And now, that cable is live.
Called “Faster,” the $300 million project involved laying a cable across 5,000 miles of ocean, between the West Coast of the U.S. and Japan. This will then link up with neighboring cable systems already in place to improve the network beyond Japan to other locations throughout Asia. On the U.S. side, the cable will connect to networks in Los Angeles, San Francisco, Portland, and Seattle. System supplier NEC said the project was being undertaken “in order to address the intense traffic demands for broadband, mobile, applications, content and enterprise data exchange on the trans-Pacific route.”
A couple years ago, Google’s Urs Hölzle said the undersea cable was vital to help keeps its products fast and reliable, “whether it’s for the more than a billion Android users or developers building products on Google Cloud Platform.” The cable actually launched pretty close to on schedule, as the project was slated to go into operation in spring of 2016. The six-fiber pair cable also lived up to its data capacity promise of 60 terabits per second – that’s about 10 million times faster than your cable modem.
Google has said that this dedicated cable will allow for “faster data transfers and reduced latency as GCP customers deliver their applications and information to customers around the globe,” which will come particularly in handy for future operations (like the launch of its Google Cloud Platform East Asia region in Tokyo).
The Faster network also connects Japan and Taiwan, though the main focus is between the U.S. and Japan.
Besides Google, the project also involves investment from a number of Asia-based firms, including China Mobile International, China Telecom Global, Global Transit, KDDI, and SingTel.
Chairman of the Faster executive committee, Woohyong Choi, said the new cables would “form an important infrastructure that helps run global Internet and communications,” adding that the new technology will benefit “all users of the global Internet.”

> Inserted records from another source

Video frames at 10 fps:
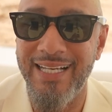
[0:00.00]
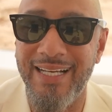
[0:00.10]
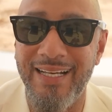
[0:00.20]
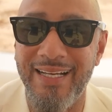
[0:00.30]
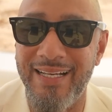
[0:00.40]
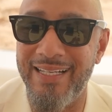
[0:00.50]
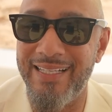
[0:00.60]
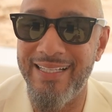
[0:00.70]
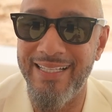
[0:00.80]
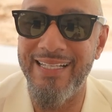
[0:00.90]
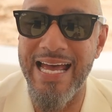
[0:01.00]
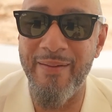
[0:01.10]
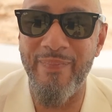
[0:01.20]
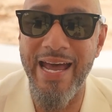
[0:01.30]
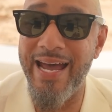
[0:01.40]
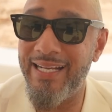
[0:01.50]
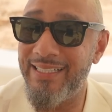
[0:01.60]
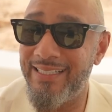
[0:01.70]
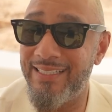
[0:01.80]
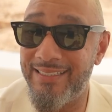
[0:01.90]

not bad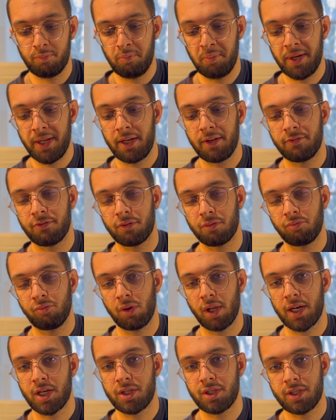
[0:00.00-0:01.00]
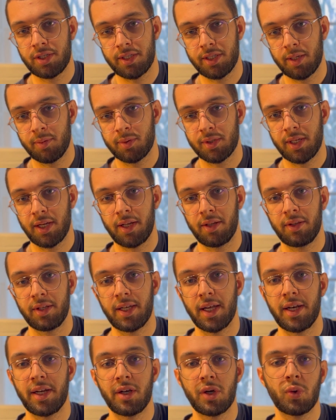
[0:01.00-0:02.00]
meaningful relationships and
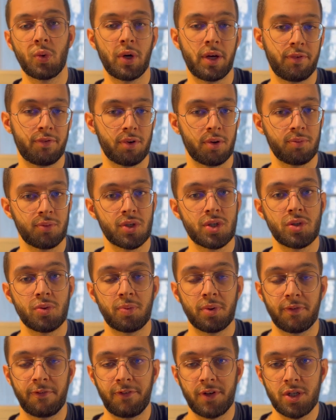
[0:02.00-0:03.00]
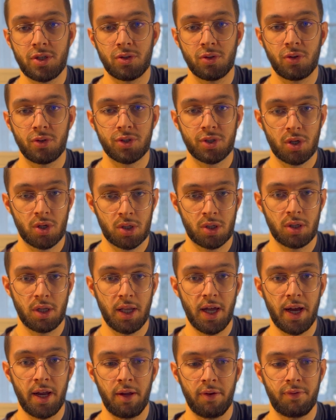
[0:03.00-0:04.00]
getting away from a superficial social
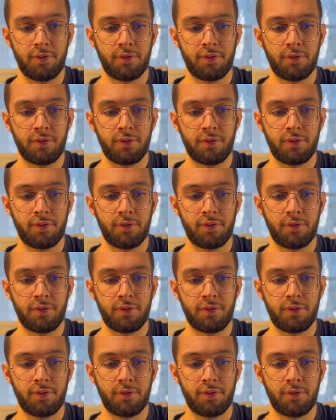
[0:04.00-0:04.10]
life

Google has invested in such undersea cable projects before, in 2008 laying one to Japan, and in 2011 helping to build one between Japan and a number of Southeast Asian nations. With its business built around the web, Google is, of course, more than happy to put money into such ventures. It’s also working to improve broadband speeds in U.S. cities, and has various projects on the go to bring Internet access to remote areas around the world.